Using the records below, copy exactly the part that opens with the line holding "[00:00:07.25]" and closes with the line holding "[00:00:08.35]", minus the pictures.

» **DATA RECORDS**:
##############################

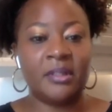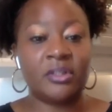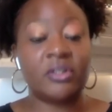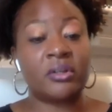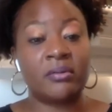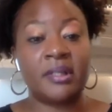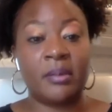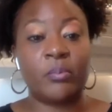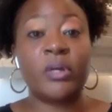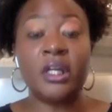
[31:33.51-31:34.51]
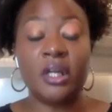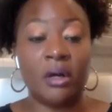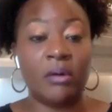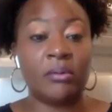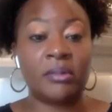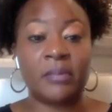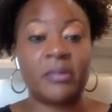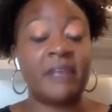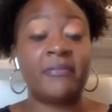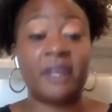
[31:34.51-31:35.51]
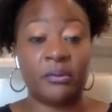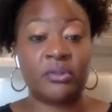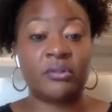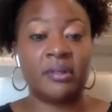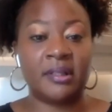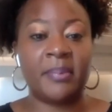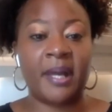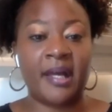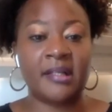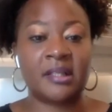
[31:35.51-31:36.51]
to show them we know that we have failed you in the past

##############################

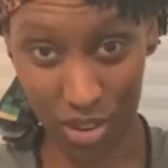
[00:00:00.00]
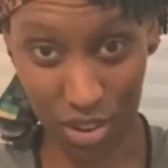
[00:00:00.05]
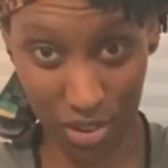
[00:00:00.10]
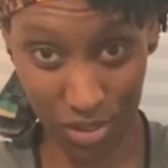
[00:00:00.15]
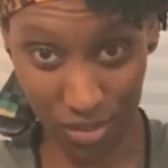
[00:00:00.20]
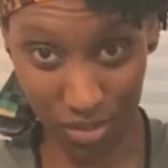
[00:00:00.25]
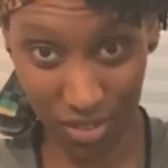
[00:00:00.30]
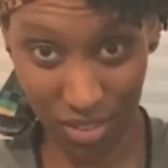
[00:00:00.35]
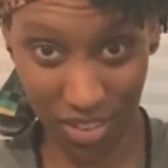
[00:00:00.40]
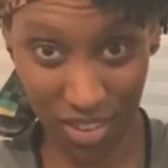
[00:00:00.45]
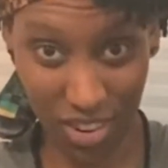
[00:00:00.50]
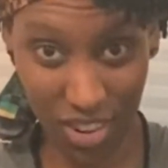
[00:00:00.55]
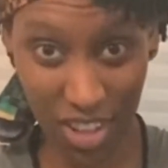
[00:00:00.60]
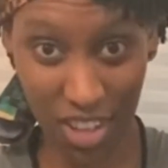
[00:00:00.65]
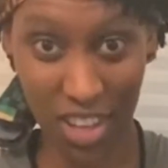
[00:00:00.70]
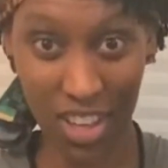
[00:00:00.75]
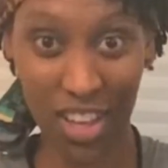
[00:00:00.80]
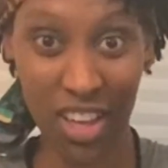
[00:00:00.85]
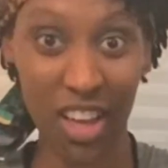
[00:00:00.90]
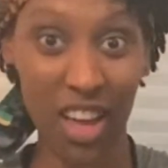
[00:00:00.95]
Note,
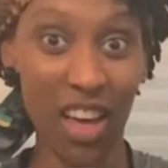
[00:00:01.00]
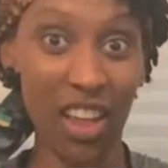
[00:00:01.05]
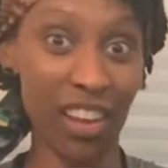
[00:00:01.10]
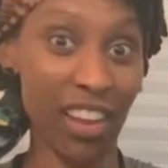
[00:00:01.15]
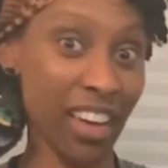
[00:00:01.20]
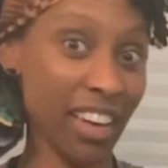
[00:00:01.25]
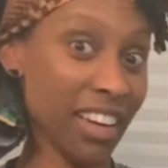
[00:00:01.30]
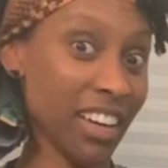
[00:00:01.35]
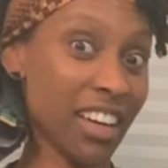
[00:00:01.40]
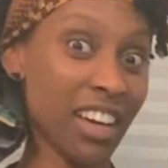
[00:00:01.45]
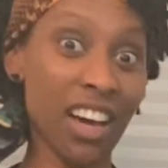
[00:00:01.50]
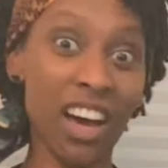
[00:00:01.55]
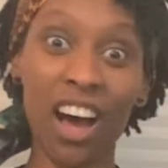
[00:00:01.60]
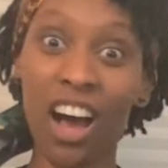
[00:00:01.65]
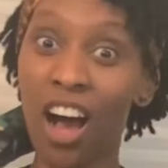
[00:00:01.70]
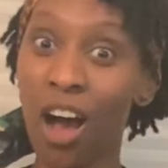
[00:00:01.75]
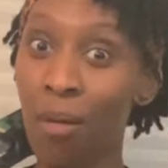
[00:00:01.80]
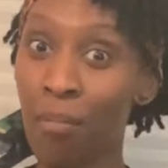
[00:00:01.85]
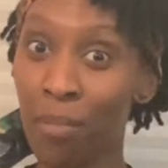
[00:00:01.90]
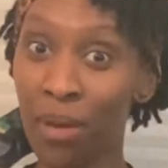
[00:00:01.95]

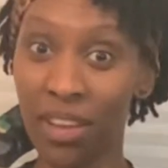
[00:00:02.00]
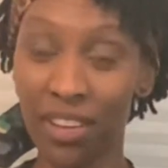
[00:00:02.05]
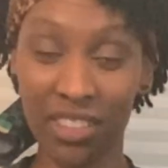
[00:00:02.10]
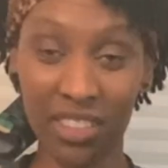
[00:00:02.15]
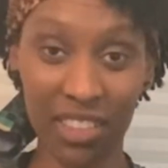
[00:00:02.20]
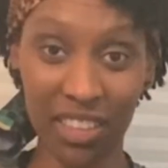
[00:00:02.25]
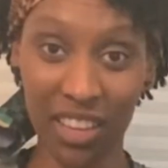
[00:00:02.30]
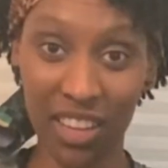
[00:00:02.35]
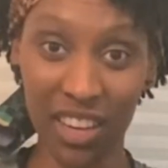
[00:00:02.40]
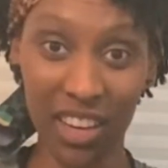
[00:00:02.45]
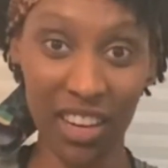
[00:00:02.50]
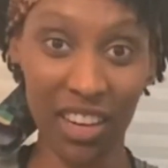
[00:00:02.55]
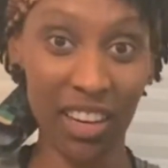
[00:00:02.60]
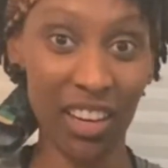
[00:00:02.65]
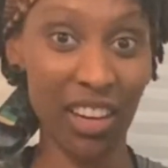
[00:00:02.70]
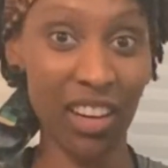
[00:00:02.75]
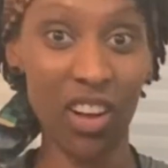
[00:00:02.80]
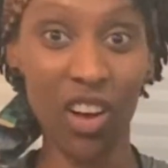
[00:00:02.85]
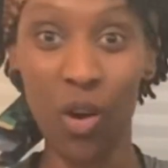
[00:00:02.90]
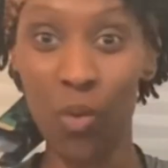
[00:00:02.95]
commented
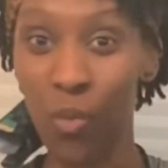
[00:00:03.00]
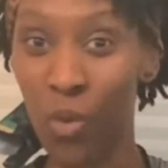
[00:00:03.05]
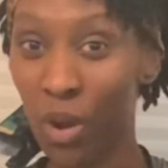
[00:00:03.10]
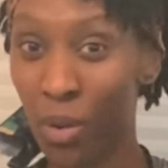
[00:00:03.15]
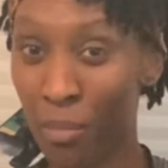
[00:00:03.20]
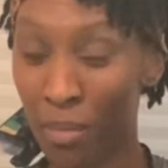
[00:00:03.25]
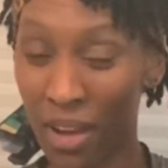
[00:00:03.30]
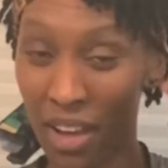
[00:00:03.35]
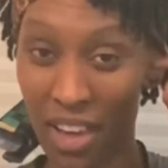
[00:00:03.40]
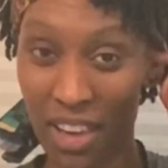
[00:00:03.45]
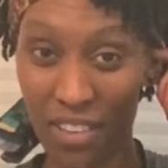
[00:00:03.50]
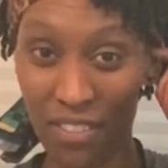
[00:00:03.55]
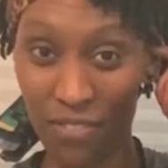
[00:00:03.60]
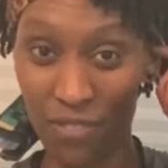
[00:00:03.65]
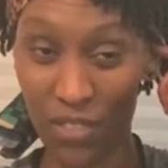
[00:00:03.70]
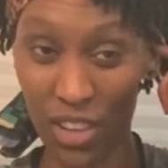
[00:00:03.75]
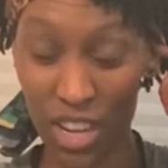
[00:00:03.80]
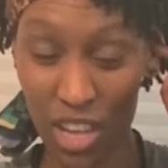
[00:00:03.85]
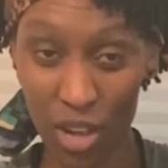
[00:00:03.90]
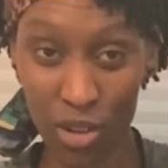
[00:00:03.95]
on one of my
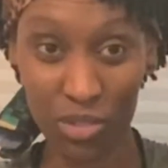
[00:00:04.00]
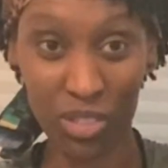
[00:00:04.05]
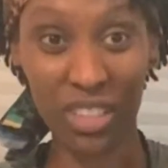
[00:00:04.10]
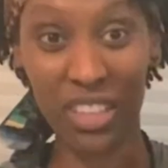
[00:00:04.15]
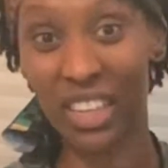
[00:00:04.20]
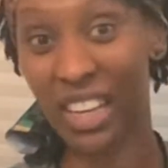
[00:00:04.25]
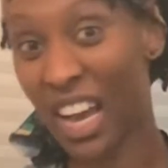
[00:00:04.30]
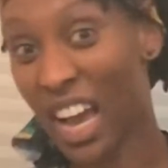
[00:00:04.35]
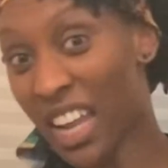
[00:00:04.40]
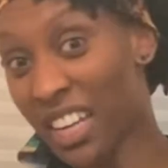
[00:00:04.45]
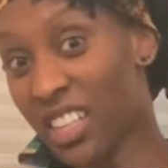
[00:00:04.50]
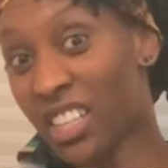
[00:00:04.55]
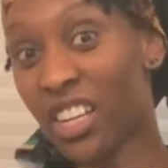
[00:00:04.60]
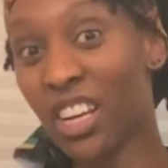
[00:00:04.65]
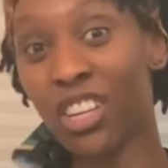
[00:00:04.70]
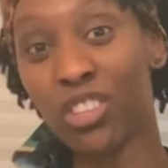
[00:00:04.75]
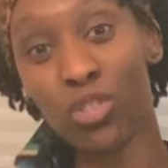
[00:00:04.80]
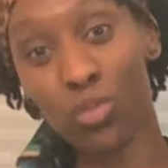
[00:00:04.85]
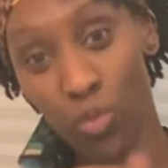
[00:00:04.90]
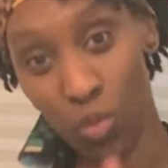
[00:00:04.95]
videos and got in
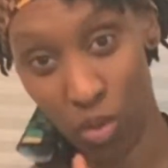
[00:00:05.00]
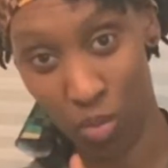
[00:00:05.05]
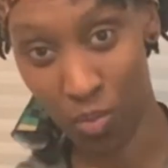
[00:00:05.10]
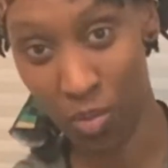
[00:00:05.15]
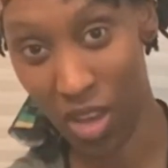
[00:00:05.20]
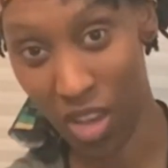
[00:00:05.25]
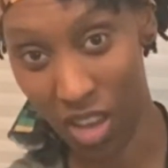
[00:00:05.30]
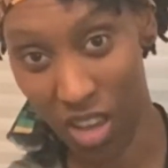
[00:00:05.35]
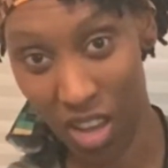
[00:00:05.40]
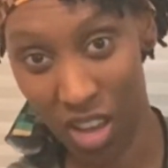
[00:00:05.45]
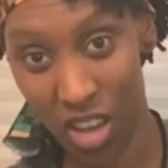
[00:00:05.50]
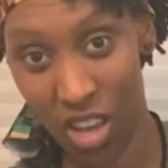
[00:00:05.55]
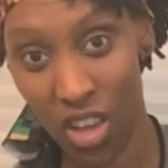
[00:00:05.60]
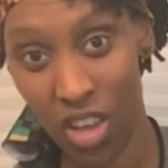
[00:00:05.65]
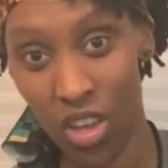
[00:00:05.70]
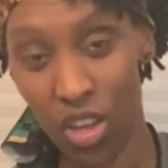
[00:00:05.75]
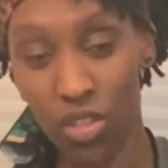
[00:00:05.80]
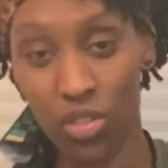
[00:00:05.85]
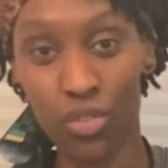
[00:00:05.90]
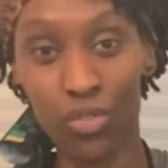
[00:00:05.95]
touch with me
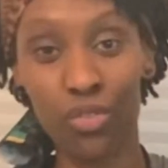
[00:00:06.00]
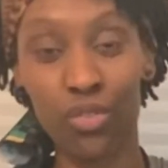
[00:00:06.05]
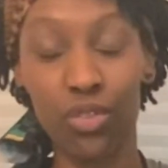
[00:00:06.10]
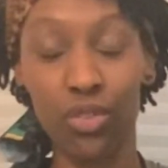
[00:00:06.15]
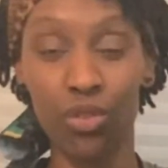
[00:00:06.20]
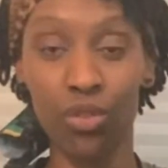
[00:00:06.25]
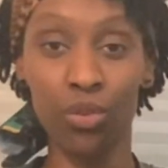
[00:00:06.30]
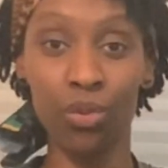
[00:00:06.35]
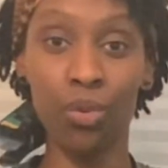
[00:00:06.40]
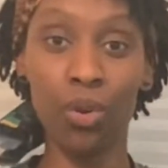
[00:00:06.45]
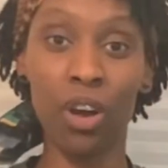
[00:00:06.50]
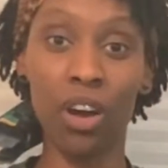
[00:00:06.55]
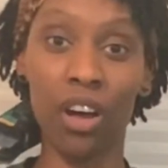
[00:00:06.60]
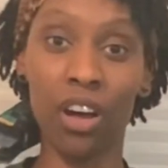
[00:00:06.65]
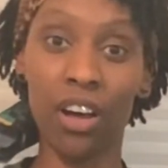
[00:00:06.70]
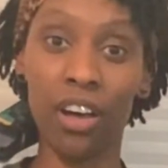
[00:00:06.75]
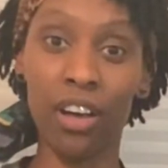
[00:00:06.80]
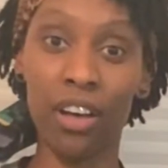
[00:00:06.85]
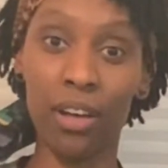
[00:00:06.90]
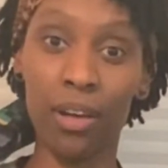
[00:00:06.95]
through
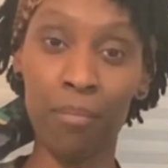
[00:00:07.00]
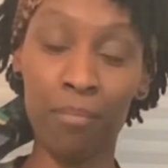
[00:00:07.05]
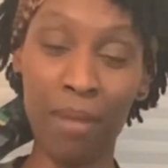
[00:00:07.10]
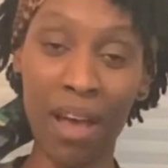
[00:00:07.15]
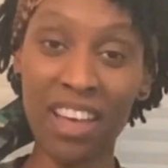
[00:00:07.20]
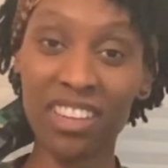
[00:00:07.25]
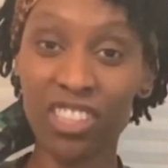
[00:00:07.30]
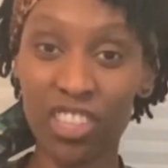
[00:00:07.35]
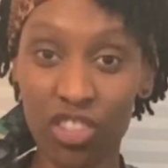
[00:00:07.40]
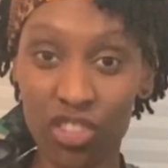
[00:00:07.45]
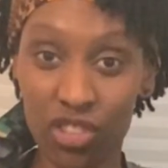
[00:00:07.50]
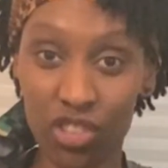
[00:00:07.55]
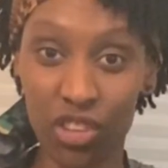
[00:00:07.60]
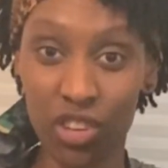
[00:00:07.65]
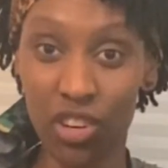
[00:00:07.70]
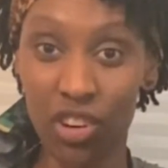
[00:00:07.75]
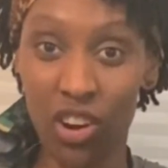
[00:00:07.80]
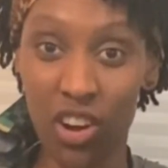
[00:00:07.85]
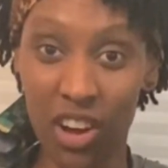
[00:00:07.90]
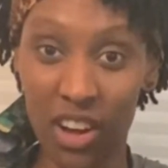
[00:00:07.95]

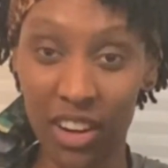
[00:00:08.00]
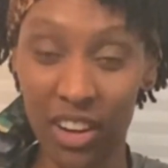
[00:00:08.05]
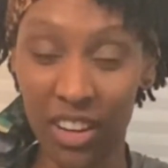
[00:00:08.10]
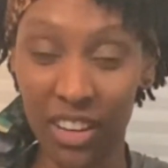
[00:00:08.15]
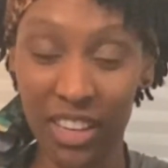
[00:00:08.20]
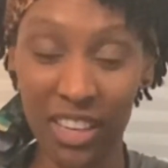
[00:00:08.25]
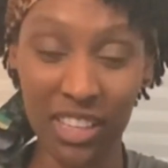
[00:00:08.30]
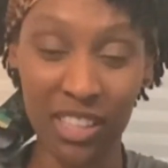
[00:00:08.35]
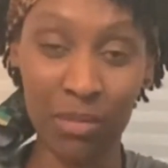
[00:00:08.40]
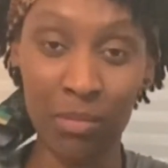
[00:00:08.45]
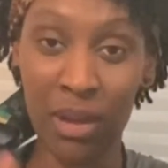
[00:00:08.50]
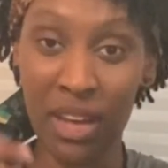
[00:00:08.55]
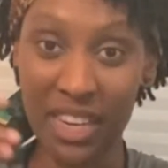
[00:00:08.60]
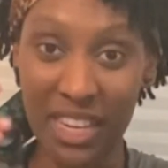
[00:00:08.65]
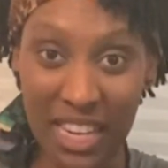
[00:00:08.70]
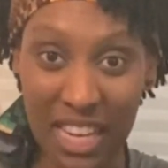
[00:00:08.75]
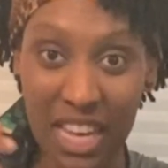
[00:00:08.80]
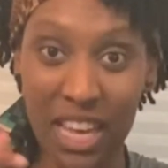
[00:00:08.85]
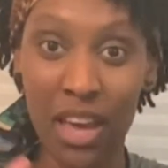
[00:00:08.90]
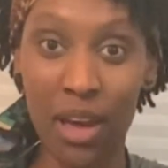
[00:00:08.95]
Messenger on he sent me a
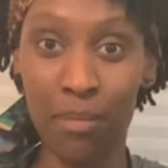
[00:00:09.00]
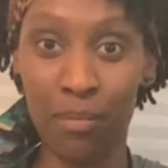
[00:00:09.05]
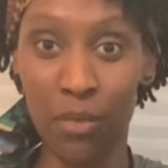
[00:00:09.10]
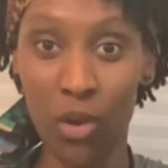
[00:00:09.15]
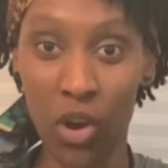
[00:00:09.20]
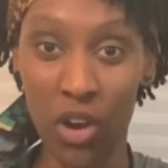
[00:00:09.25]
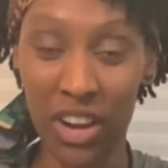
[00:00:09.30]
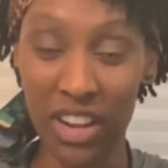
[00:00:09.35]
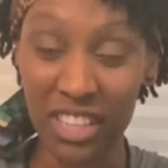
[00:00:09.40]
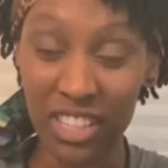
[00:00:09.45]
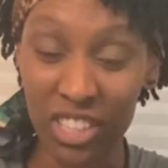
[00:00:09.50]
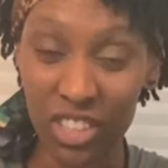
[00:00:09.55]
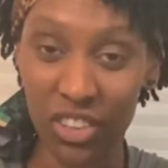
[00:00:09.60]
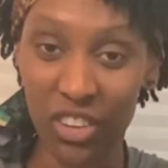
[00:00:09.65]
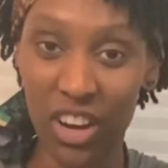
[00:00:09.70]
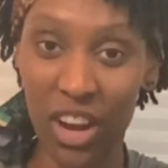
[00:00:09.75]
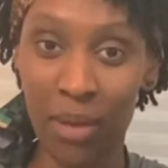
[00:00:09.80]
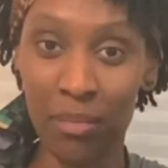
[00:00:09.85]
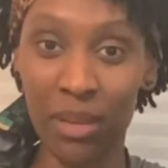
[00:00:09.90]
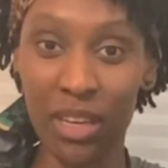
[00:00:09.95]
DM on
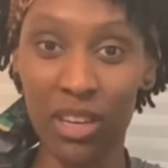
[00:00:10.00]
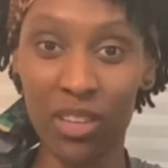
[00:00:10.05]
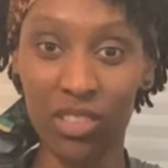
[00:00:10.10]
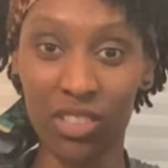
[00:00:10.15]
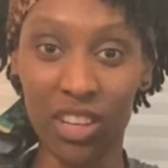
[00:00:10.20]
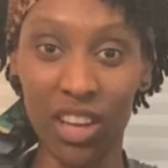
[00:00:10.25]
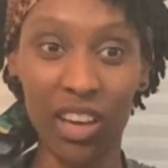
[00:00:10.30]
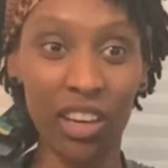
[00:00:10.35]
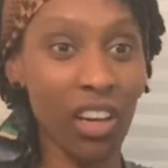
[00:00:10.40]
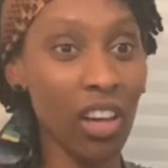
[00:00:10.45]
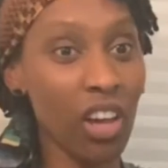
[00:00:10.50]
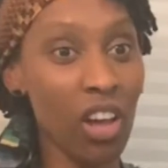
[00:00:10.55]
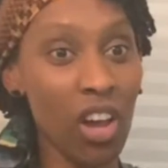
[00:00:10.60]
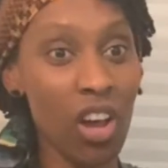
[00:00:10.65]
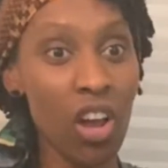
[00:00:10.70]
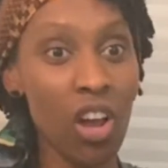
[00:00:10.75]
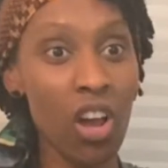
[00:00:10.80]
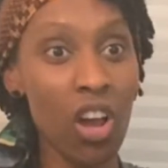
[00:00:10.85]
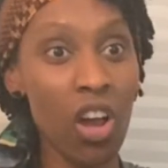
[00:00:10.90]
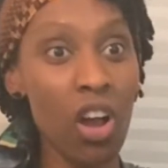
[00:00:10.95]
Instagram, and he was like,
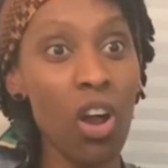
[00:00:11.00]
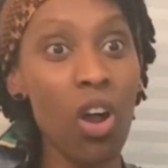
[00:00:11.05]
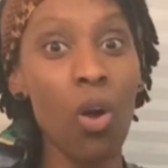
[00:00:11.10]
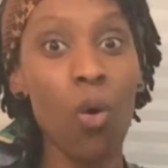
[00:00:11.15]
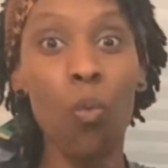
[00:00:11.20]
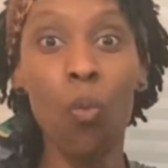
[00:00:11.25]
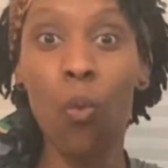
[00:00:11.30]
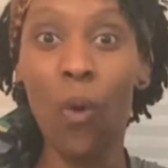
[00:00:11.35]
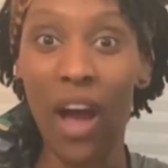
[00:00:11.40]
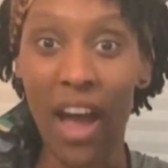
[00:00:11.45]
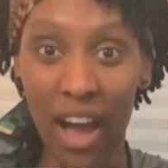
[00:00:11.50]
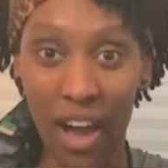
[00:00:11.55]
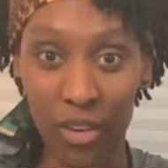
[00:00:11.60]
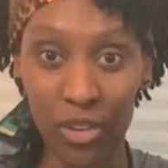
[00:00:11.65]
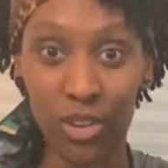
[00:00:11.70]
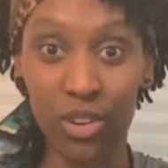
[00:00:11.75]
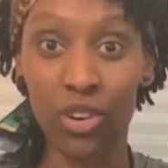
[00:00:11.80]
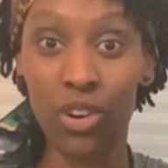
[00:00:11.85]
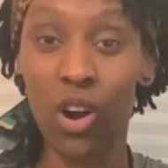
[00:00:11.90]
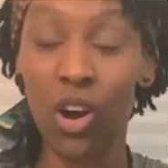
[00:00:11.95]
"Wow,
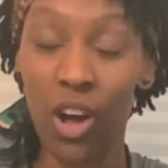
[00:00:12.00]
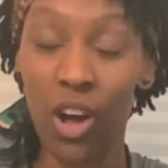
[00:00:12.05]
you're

##############################

» **SOLUTION TO THE EXERCISE**:
[00:00:07.25]
[00:00:07.30]
[00:00:07.35]
[00:00:07.40]
[00:00:07.45]
[00:00:07.50]
[00:00:07.55]
[00:00:07.60]
[00:00:07.65]
[00:00:07.70]
[00:00:07.75]
[00:00:07.80]
[00:00:07.85]
[00:00:07.90]
[00:00:07.95]

[00:00:08.00]
[00:00:08.05]
[00:00:08.10]
[00:00:08.15]
[00:00:08.20]
[00:00:08.25]
[00:00:08.30]
[00:00:08.35]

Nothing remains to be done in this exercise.